Meanwhile, a statewide recount of the Florida vote was already
assured, triggered by a law that requires one for any election in
which the winning margin is under one-half of 1% of the vote.
It was also on Wednesday that Jesse Jackson flew to Miami from
Gore's campaign headquarters in Nashville, Tenn. Jackson was
quick to insist that the issue was "not about black and white,
it's about wrong and right," but his presence helped point up
another angle to the Democratic challenge: complaints of what
some black voters believed were subtle forms of racial
intimidation, such as the police roadblock that was set up on
voting day about a mile from a minority-neighborhood polling
place in rural Wakulla County.
On Thursday more than 300 African-American students from nearby
Florida A&M University came to the capitol in Tallahassee and
staged a sit-in, demanding to see Jeb Bush and state attorney
general Butterworth. But by this time frustrated Republicans were
getting snippy too. That afternoon scores of counter protesters
arrived at the same site wearing Bush-Cheney T shirts, shouting
down pro-Gore demonstrators on the capitol plaza and waving signs
that read MY GRANDMOTHER CAN VOTE CORRECTLY...WHY CAN'T YOURS?

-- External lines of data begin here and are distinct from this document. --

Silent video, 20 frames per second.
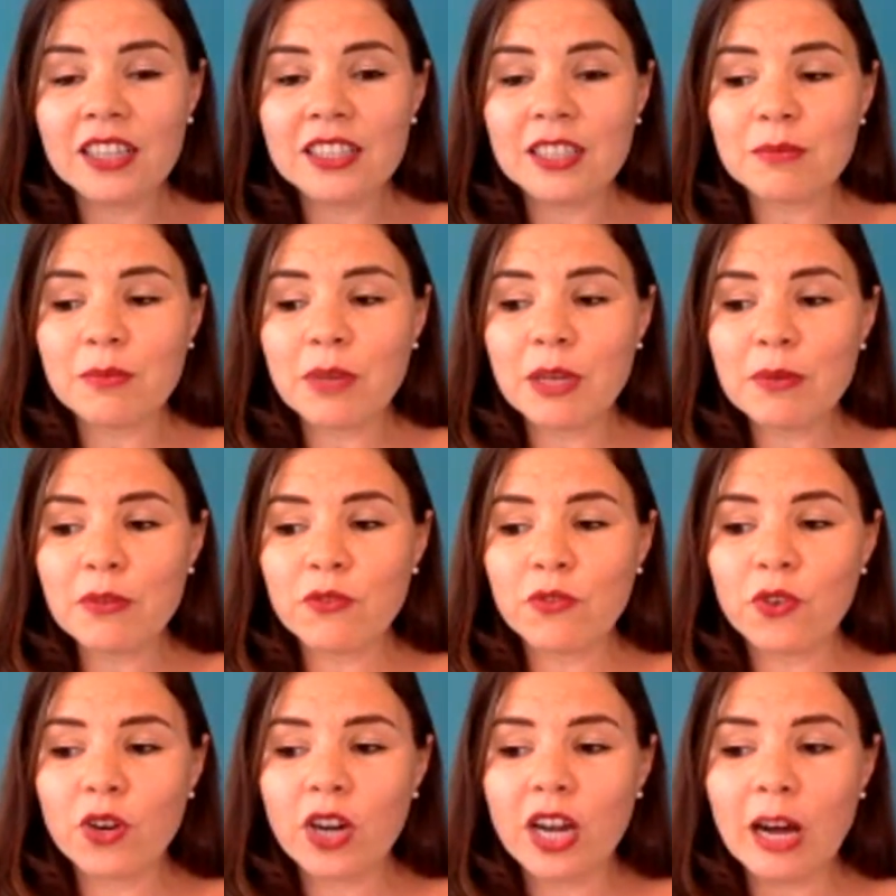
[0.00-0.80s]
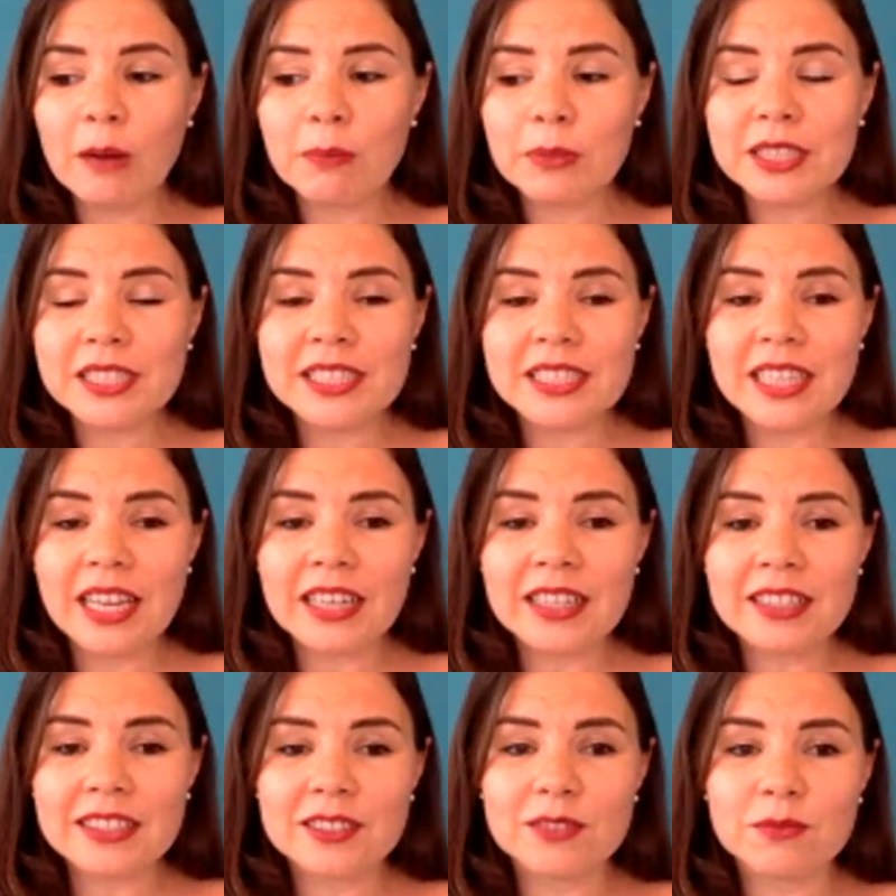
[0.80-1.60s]
And maybe for a couple
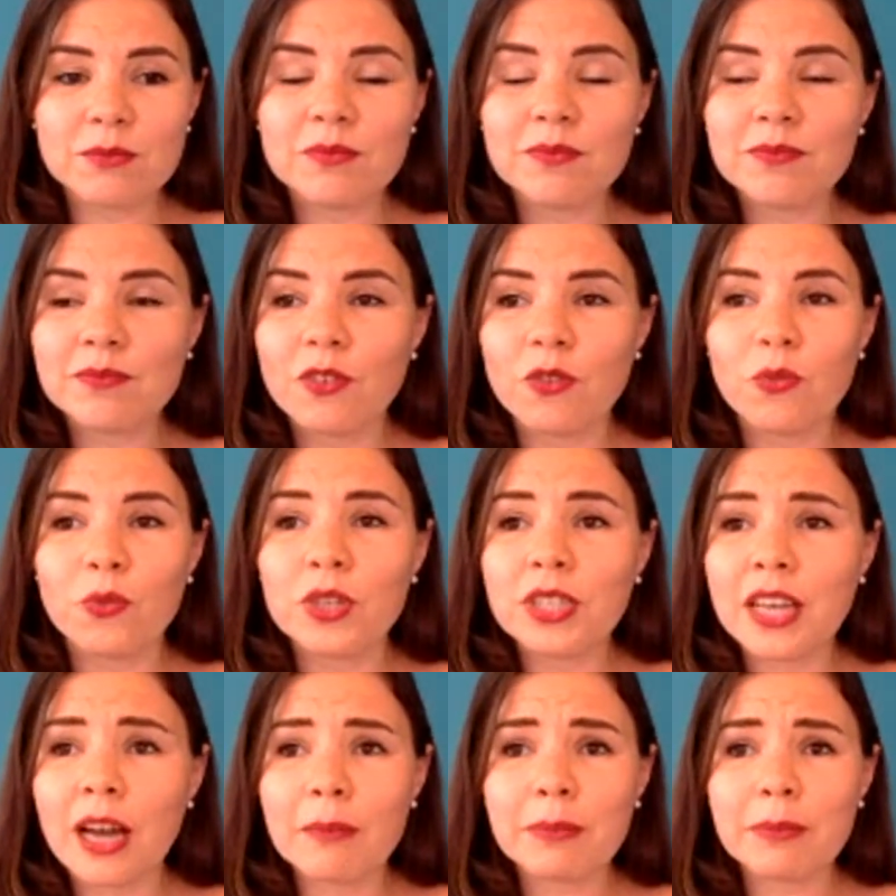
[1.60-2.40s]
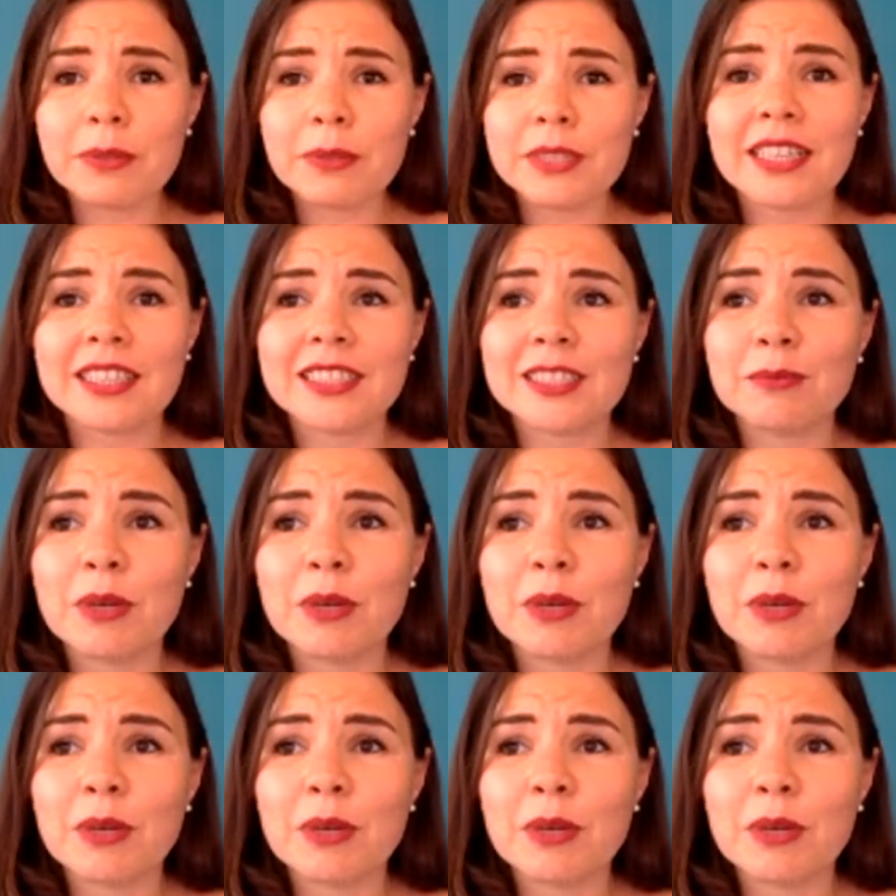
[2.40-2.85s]
seconds, what couple seconds?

If she couldn't, it might have been because of the cardboard
ballots used in the disputed counties. The machines that tabulate
the punch cards often invalidate ballots in which voters have not
cleanly broken through the perforated hole. A bit of cardboard
chaff clinging to the puncture, officially known as a "hanging
chad," is enough to confuse the counting machine, which helps
explain how thousands of ballots can register a vote for some
offices but not others. Of the more than 600,000 votes cast in
Broward County, the machines found no vote for President on 6,686
ballots in a place that gave Gore 68% of the vote. In counties in
which ballots were scanned by other means, the percentage was
typically a fraction of 1%. In Pinellas County, when election
officials removed the chaff from ballots before they were
submitted for recount by the machines, Gore picked up an
additional 417 votes.
When Bill Daley, the Gore campaign chairman, went before the
cameras on Thursday to emphasize that the Gore campaign was ready
to challenge the Florida outcome, lawsuits challenging the ballot
were sprouting all around Palm Beach County. Many were
spearheaded by citizens with Democratic Party connections, though
none of them yet had the official involvement of the state or
national party. Jim Green, an A.C.L.U. lawyer in Palm Beach, was
collecting statements from anyone who called his office. "All
five lines here were lit up nonstop," he says. With union
activists rounding up Florida notaries to take affidavits from
the callers, Green figured that he would have 250 plaintiffs for
the ballot-challenge suit he planned to file this week.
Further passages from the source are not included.